KÖLELİK YASASINI GİZLEMEYE DEVAM EDİYORLAR

Read Time:3 Minute, 24 Second

Hasan Hayrı Aslan

316 itaatkar vekilin imzasıyla parlamentoya sunulan o sözde anayasa değişikliği, imzalayan bu 316 kişiden bile gizlenmişti. Vasallara mahsusu biat terbiyesiyle vekiller metini görmeden, okumadan, içeriğini bilmeden boş kağıda imza atmışlardı.
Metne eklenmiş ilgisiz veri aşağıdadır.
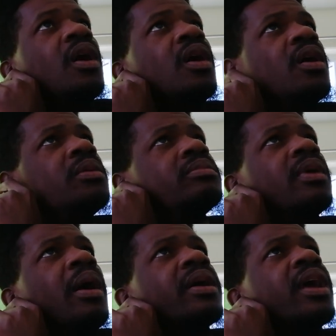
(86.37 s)

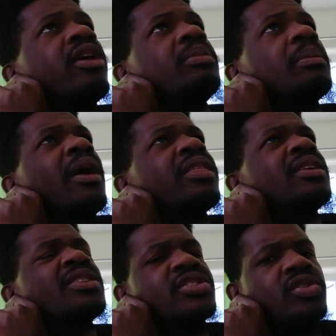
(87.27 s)
um i can't remember i
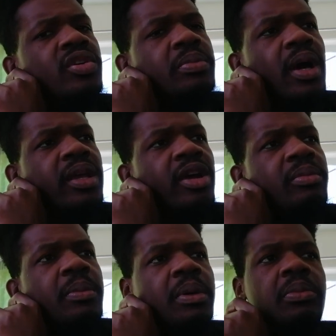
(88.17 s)
think it's serbia i
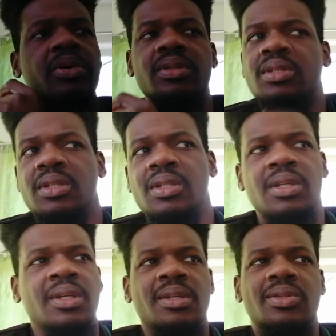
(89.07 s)
can't remember but
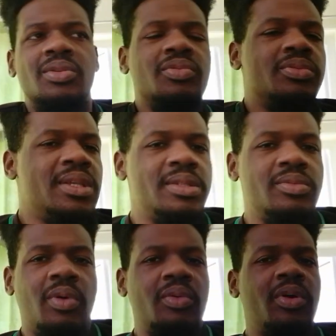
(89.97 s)

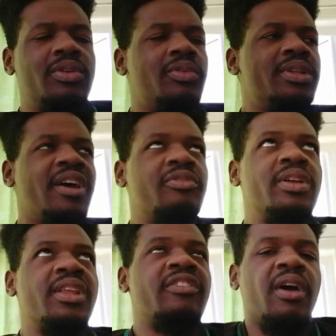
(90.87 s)
dude, what what what have,
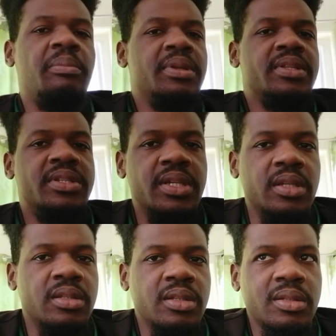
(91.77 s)
what have I been
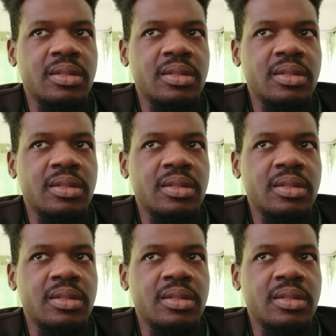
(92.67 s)
saying?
Mecliste olağan üstü hızla, tartışılmasına olanak verilmeden ve halkın meclis görüşmelerini izleme yayınlarını keserek alalacele geçirdiler. Oylamada itaata ihanet etme korkusuyla vasalların bir bölümünü öbür bölümüne karşı hafiye kıldılar ve gizli oylamayı adeta açık oylamaya dönüştürdüler. Vaziyeti ayan etmeye çalışan vekilleri ise linç ettiler, „yüce meclis“deki kadın çığlıklarını dünya ürpererek izledi! Faşizmin yeni bir hamlesi, kaos ve provakasyon tezgahını halktan saklamak, onun aslı yerine yalan ve demagojiyi tedavüle sokmak için önceden bütün muhalif basın yayın organlarını susturmuşlardı zaten. Muhalif gazetecileri, yazarları tutukladılar. Savaş sahasına çevrilmiş Kürd illerinde kolayca oy çalabılmek için HDP’yi adeta kapattılar, pasivize ettiler. Deyneksiz köyde hırsız köpek her evin sahibidir artık… oyun da tabii ki!
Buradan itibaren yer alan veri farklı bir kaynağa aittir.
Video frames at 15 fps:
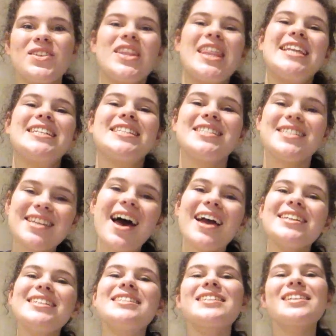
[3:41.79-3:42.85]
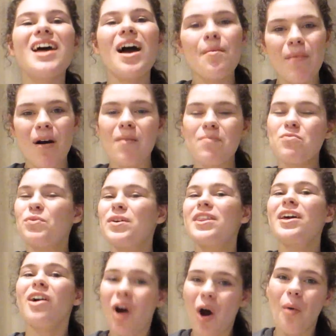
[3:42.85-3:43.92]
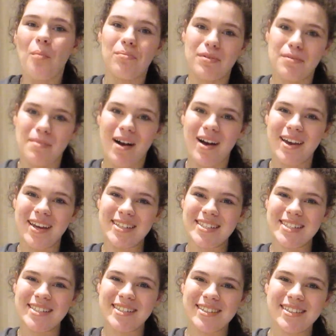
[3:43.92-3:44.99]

So they decided to come up with a compromise.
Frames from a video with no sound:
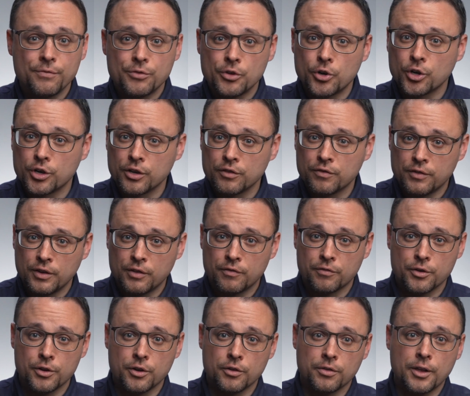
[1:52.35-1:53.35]
if they're a good fit
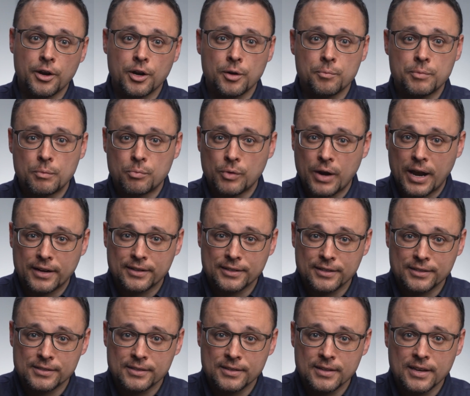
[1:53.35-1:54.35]
for your therapy
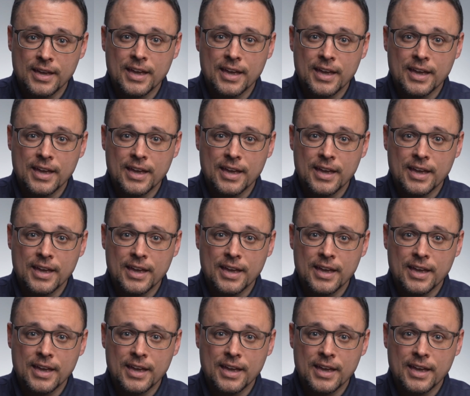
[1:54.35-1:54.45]
practice,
Son olarak eğitimcilere ve üniversitelere saldırdılar, binlercesini okullarından attılar. Çünkü onların ve görev yaptıkları saygın üniversitelerin onbinlerce öğrencisinin bu ihanet tezgahlarını teşhir etmelerinden korktular. Onlara iyi bir gözdağı verilmeliydi! Verdiler… veriyorlar da… Dün ankara sokaklarında cehaletin bilim insanlarına karşı nasıl düşmanca kin ve nefret taşıdığını izledik! Cehalet ve ihanet rejimi kurulurken elbette ülkenin aydınları susturulmalıydı!  Büyük kentlerde gençlerin ve kadınların sokağa inip niye „hayır“ denmesi gerektiğini açıklamalarını vahşice bastırıyorlar, kadınları yerlerden sürüklüyor, onlara silah çekiyorlar. O da çok doğal; çünkü en başta kadınlar ve gençler içindir öngörülen cehennem! İnsanca yaşamak için umut ve beklenti içinde olan 80 milyonluk bir topluma; „size köleliği uygun gördük; evet mi, hayır mi?“ diye sormak zaten başlı başına bir cüret değil mi? Kafası dinsel martavallarla dolu cehalet ehlinin cüretinden sual edilmez kuşkusuz, amma ve lakin 80 milyonun uğultusu ürkütüyor hergeleleri ve saklambaç hilelerine başvuruyorlar…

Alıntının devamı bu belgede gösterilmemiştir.